Emeutes en France, à Trappes suite à un contrôle de police d’une femme portant le voile intégral

Une dizaine de fourgons de CRS protégeaient le bâtiment alors qu’un hélicoptère survolait la ville où étaient déployés de nombreux autres policiers et où un abri bus a été saccagé.

Toutefois, le calme sembait revenu après 01H00, à la suite de prières spécifiques au mois de jeûne du ramadan qui était à son dixième jour vendredi. Quelques feux d’artifice ont été tirés.

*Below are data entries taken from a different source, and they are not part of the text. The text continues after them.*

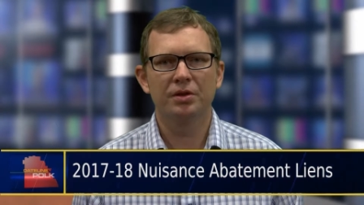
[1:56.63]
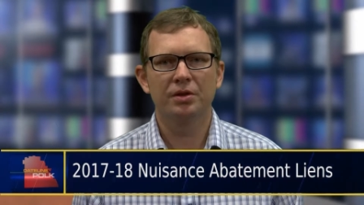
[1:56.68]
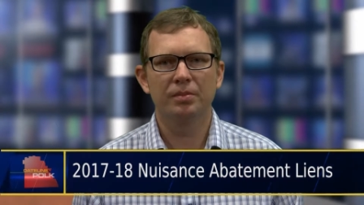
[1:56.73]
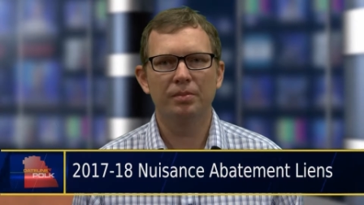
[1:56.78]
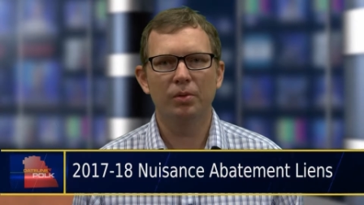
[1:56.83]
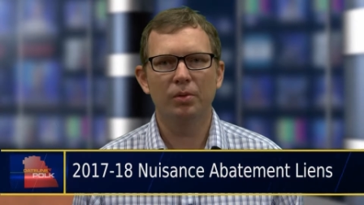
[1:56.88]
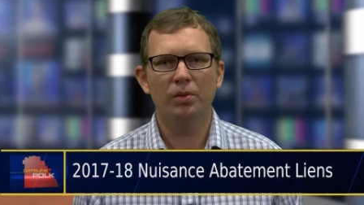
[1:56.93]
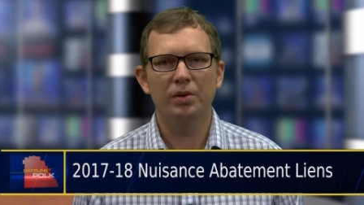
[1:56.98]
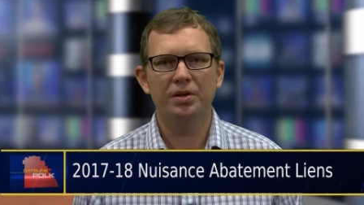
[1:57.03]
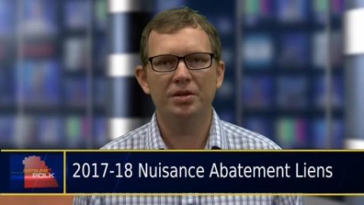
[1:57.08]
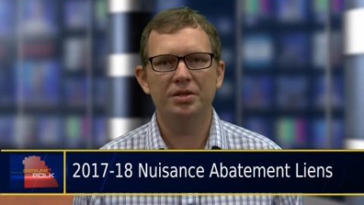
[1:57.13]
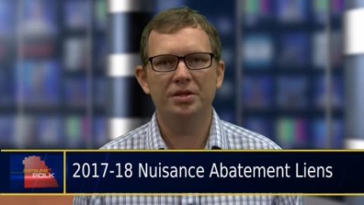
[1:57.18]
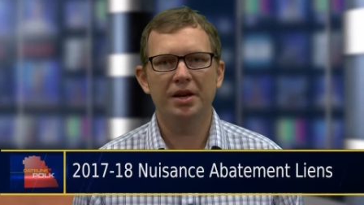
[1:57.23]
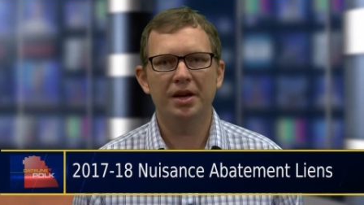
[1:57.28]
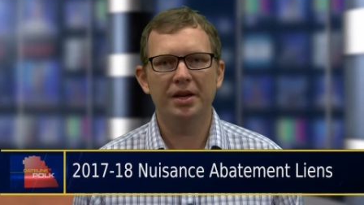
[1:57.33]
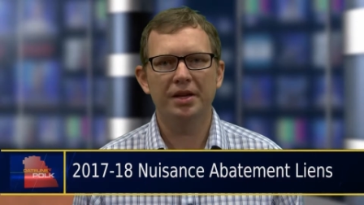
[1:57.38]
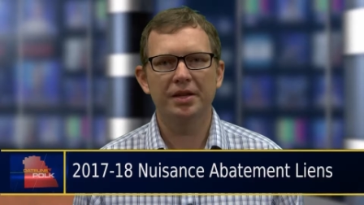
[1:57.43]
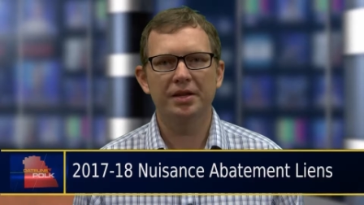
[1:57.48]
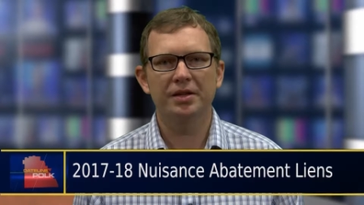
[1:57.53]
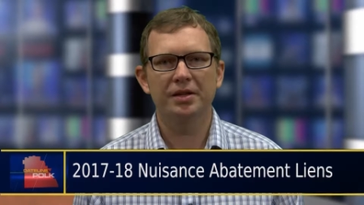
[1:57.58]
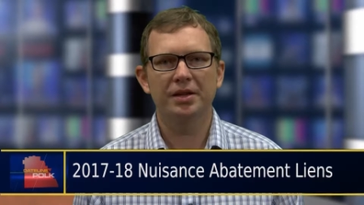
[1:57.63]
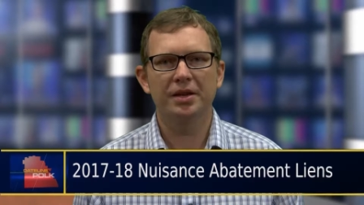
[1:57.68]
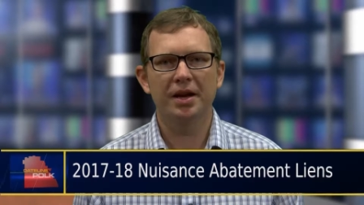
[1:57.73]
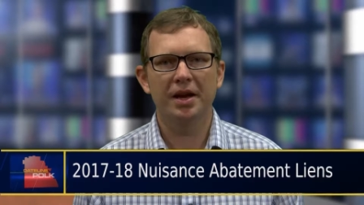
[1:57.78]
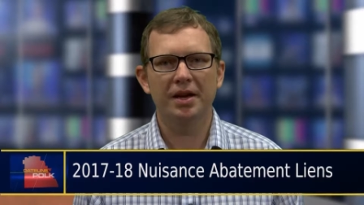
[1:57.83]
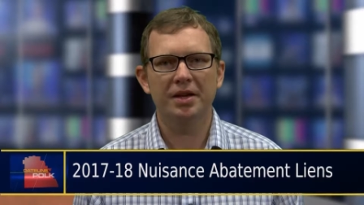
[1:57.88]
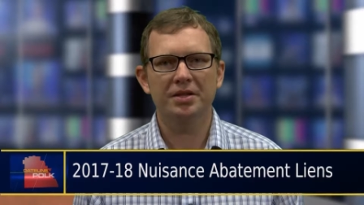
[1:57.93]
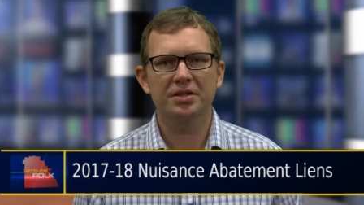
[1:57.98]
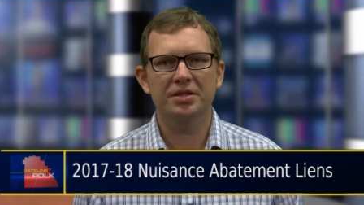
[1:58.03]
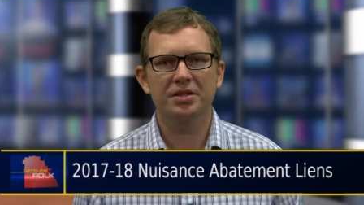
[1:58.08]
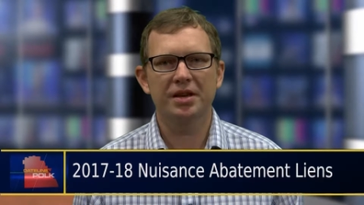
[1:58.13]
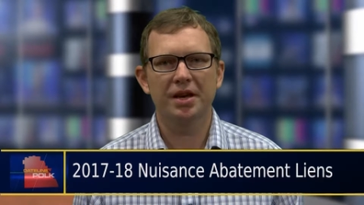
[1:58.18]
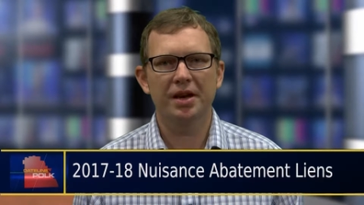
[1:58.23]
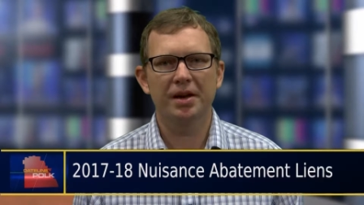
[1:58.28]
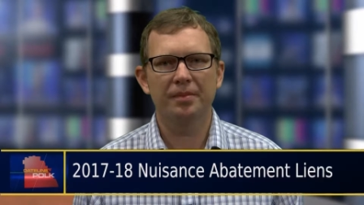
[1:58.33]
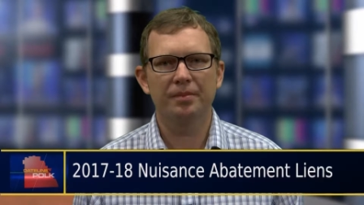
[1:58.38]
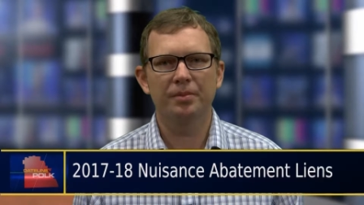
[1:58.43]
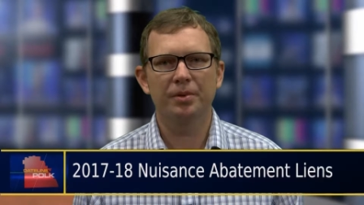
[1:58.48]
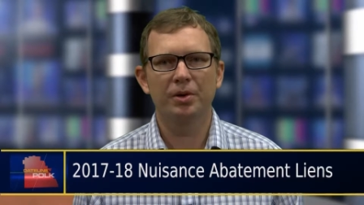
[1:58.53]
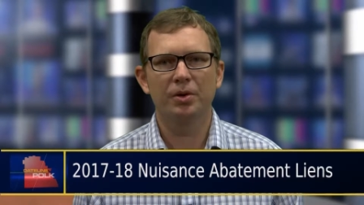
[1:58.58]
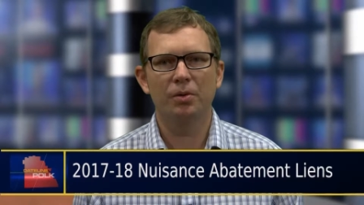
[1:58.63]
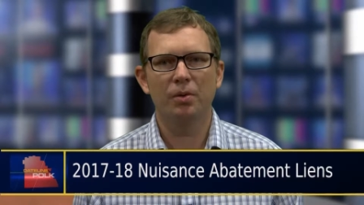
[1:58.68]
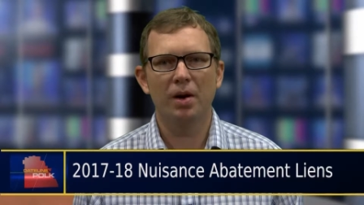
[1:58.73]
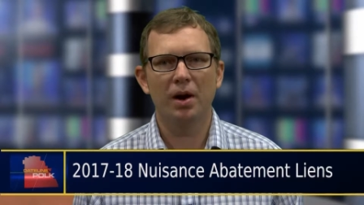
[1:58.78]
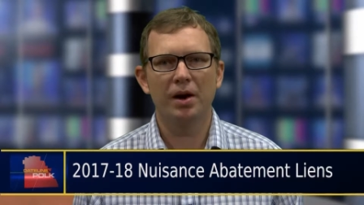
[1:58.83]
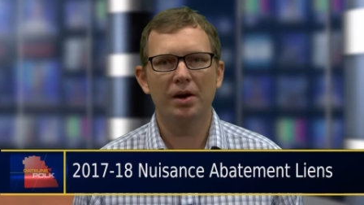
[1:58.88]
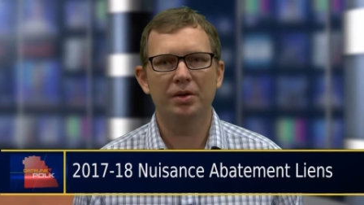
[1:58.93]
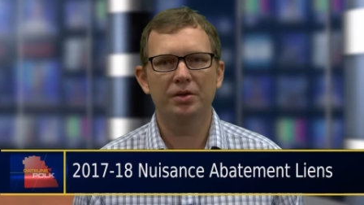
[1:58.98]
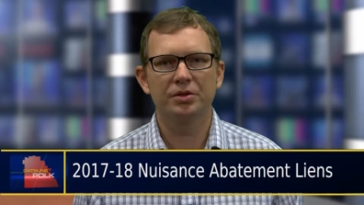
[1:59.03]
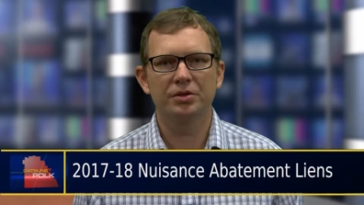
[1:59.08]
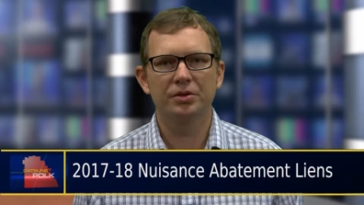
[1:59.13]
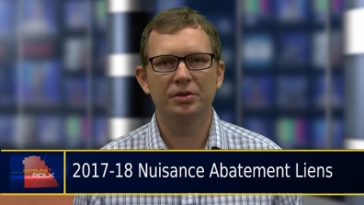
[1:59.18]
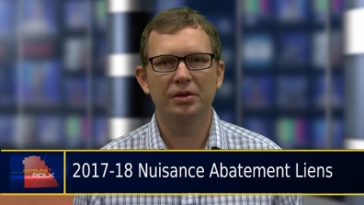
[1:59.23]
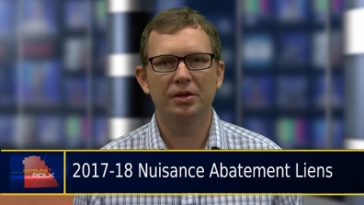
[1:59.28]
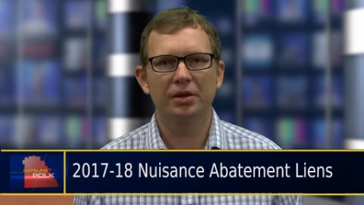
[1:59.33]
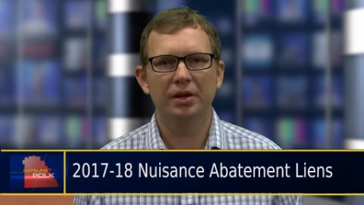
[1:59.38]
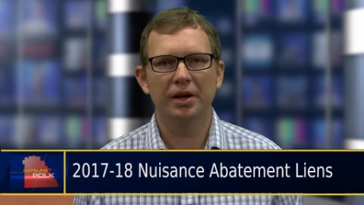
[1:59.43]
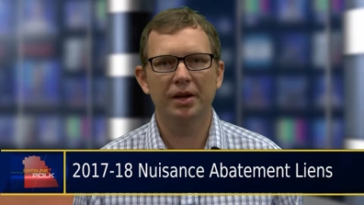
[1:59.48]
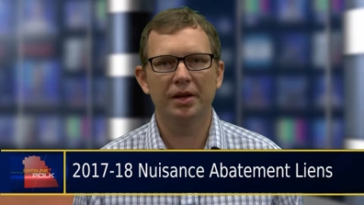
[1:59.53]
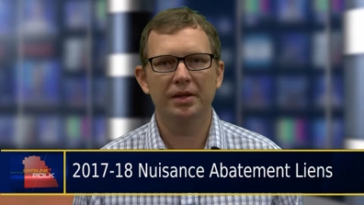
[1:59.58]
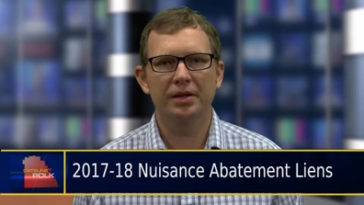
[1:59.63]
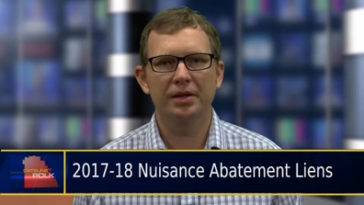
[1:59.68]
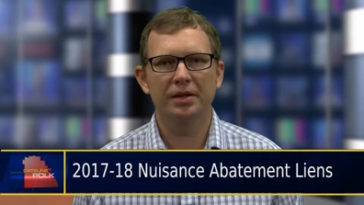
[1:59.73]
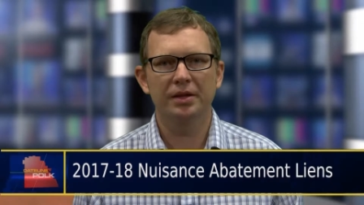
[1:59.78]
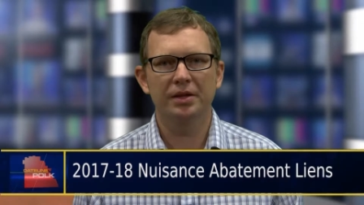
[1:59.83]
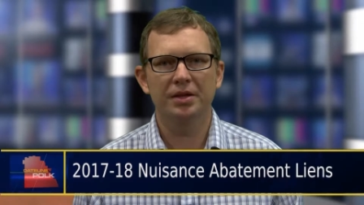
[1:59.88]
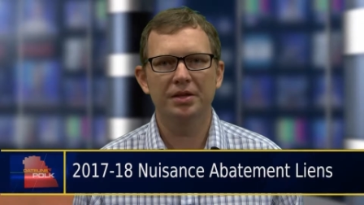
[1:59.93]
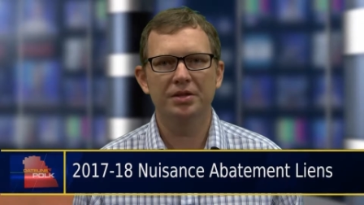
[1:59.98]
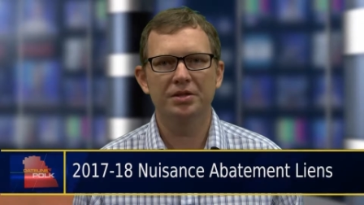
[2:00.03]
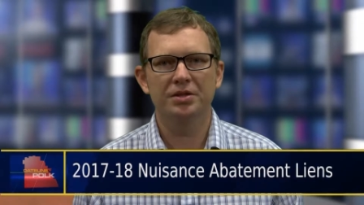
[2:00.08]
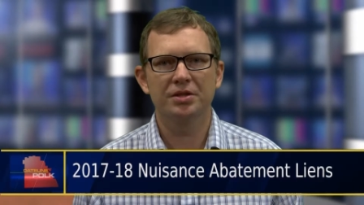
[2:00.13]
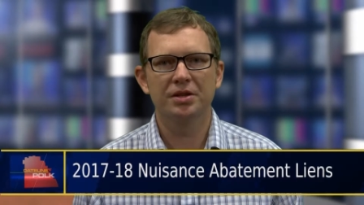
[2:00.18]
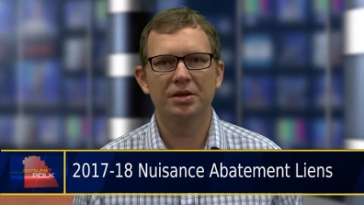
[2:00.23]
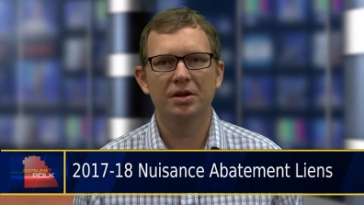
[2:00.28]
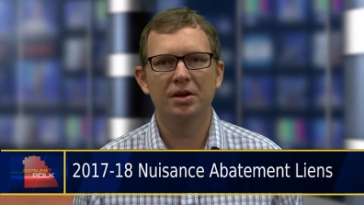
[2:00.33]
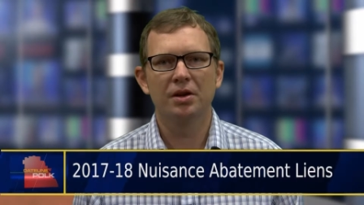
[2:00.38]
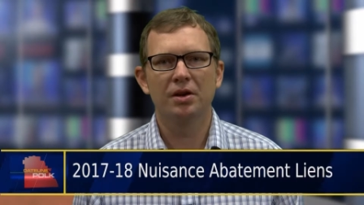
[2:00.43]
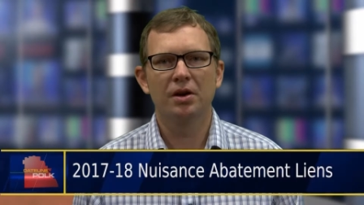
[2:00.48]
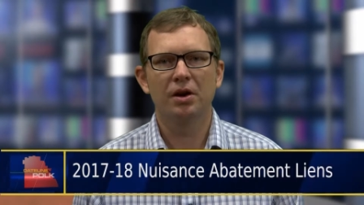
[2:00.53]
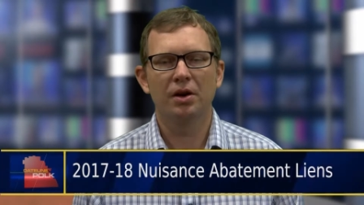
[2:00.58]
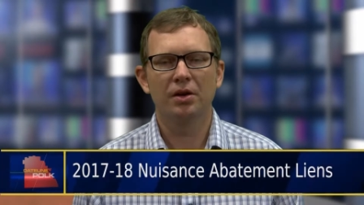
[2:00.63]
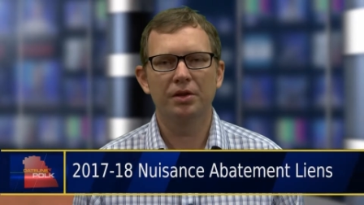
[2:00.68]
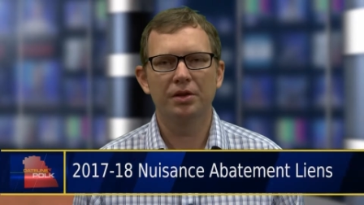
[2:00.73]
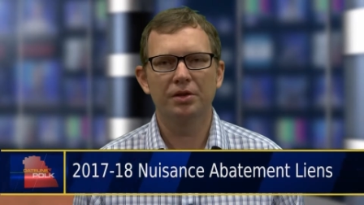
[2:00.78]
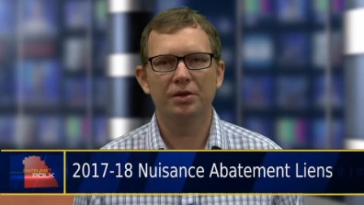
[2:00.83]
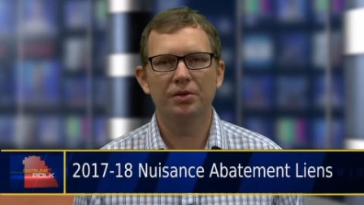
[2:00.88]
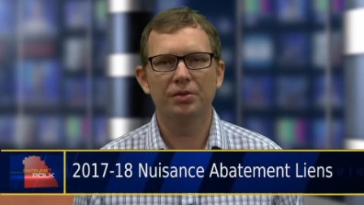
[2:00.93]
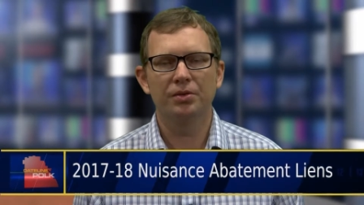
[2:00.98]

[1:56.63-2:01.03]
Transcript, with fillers: the board is taking the next step required to collect the liens on the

Un jeune garçon a été blessé par un tir de flash-ball et transporté à l’hôpital, selon une source proche du dossier et des témoins. Mais l’information n’a pas été confirmée de source préfectorale.

Des pneus ont été incendiés près de l’hôpital, a témoigné auprès de l’AFP un syndicaliste policier, David Callu, secrétaire départemental adjoint de FGP Police.

Le rassemblement «violent», selon une source préfectorale qui n’en pas expliqué l’origine, s’est formé aux environs de 20H30.

Sous couvert de l’anonymat, le responsable d’une association de musulmans interrogé par l’AFP, a expliqué que la manifestation faisait suite à l’interpellation jeudi d’un homme qui s’était opposé au contrôle par la police de son épouse portant un voile intégral.

Cette version a été confirmée par une source policière. Le mari, selon cette source, a assené des coups à un policier. Ce qui lui a valu d’être interpellé puis placé sous mandat de dépôt.

La loi sur le port du voile intégral, entrée en vigueur en avril 2011, interdit la dissimulation du visage dans l’espace public. Elle punit l’infraction d’une amende pouvant aller jusqu’à 150 euros ou d’un stage de citoyenneté.

Les tenues «interdites dans l’espace public» sont le niqab, voile intégral ne laissant apparaître qu’une fente pour les yeux et la burqa, vêtement traditionnel en Afghanistan, quasi-inexistant en France. Il couvre complètement la tête et le corps, un grillage dissimulant les yeux. Les «tenues dissimulantes autorisées» sont les tenues dont le port est prescrit (casque pour les deux-roues), justifié par des raisons de santé, ou des motifs professionnels (masque de soudeur, casque intégral de protection).